Deepstream_facelandmark.app faster?

Please provide complete information as applicable to your setup.

• Hardware Platform (Jetson Xavie NX)
• DeepStream 6.1
• JetPack Version 5.0.2-b231
• TensorRT Version
• Issue Type( fps is slow )
• How to reproduce the issue ? ( just run the defult tao deepstream-facelandmark.app with following command)
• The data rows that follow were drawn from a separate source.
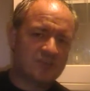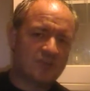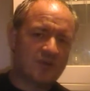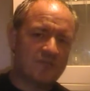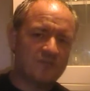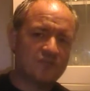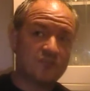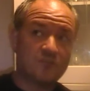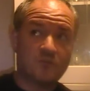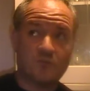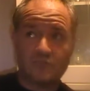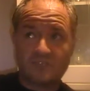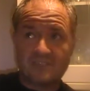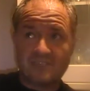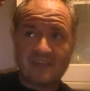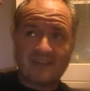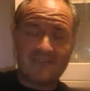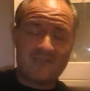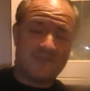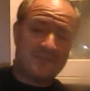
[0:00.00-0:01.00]
off, so it brought it
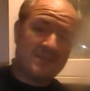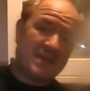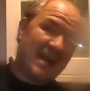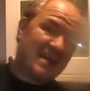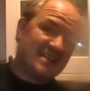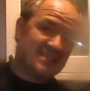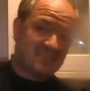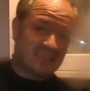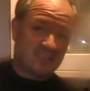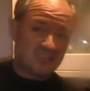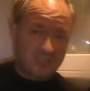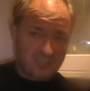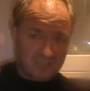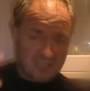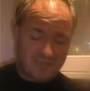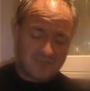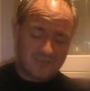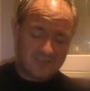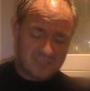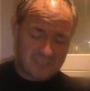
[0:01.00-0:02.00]
down from 90 to
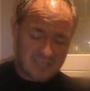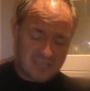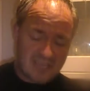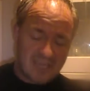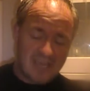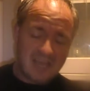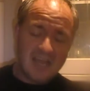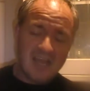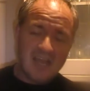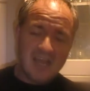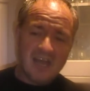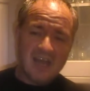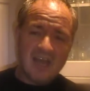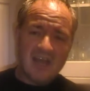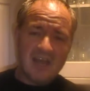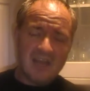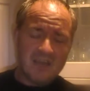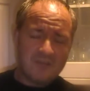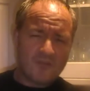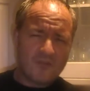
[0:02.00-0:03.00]
70.
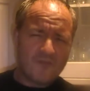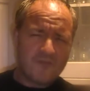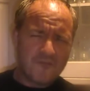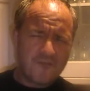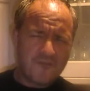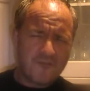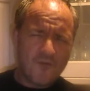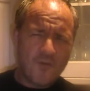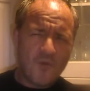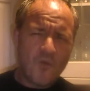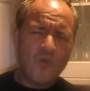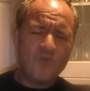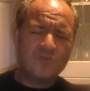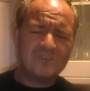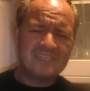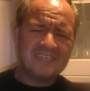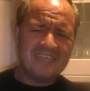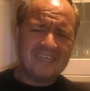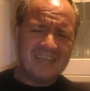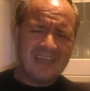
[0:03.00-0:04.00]
And I've got
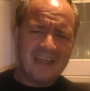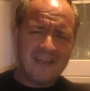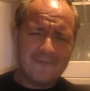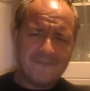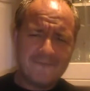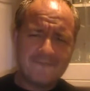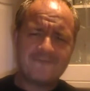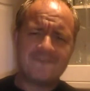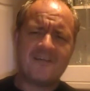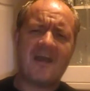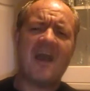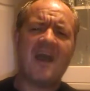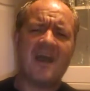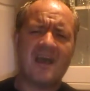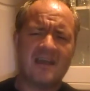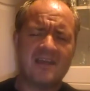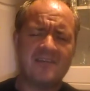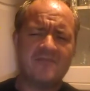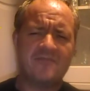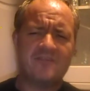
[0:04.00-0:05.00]

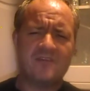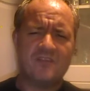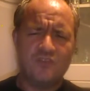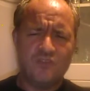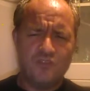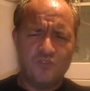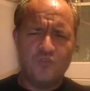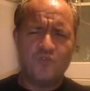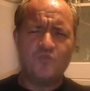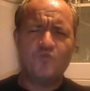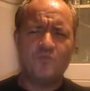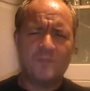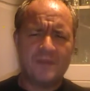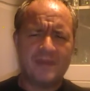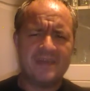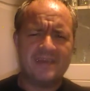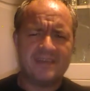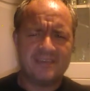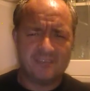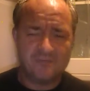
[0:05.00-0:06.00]
45 new
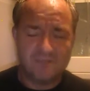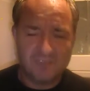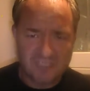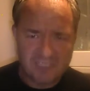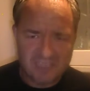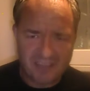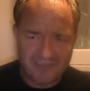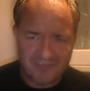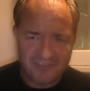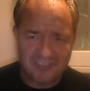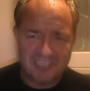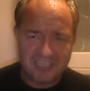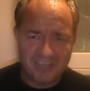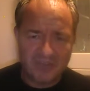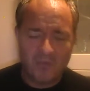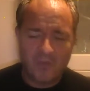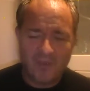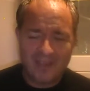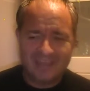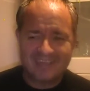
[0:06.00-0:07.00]
beers for 70
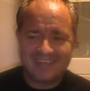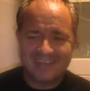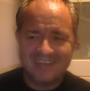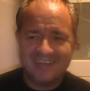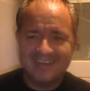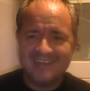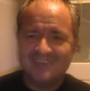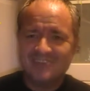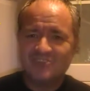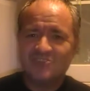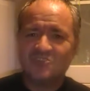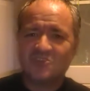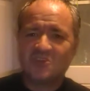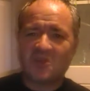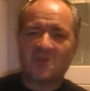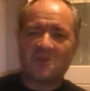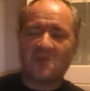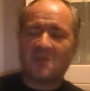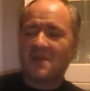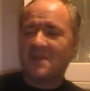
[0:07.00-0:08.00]
quid.
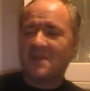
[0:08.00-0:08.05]
So,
After installing the deepstream 6.1 and tao apps, I build the deepstream-faciallandmark.app. then I run the following command:

./deepstream-faciallandmark-app 3 …/…/…/configs/facial_tao/sample_faciallandmarks_config.txt v4l2:///dev/video0 ./landmarks

May Camera is logitech input is 1920x1080.
The displayed screen seems to be about at between 0.2 fps. Is it the best speed with Jetson xavier nx??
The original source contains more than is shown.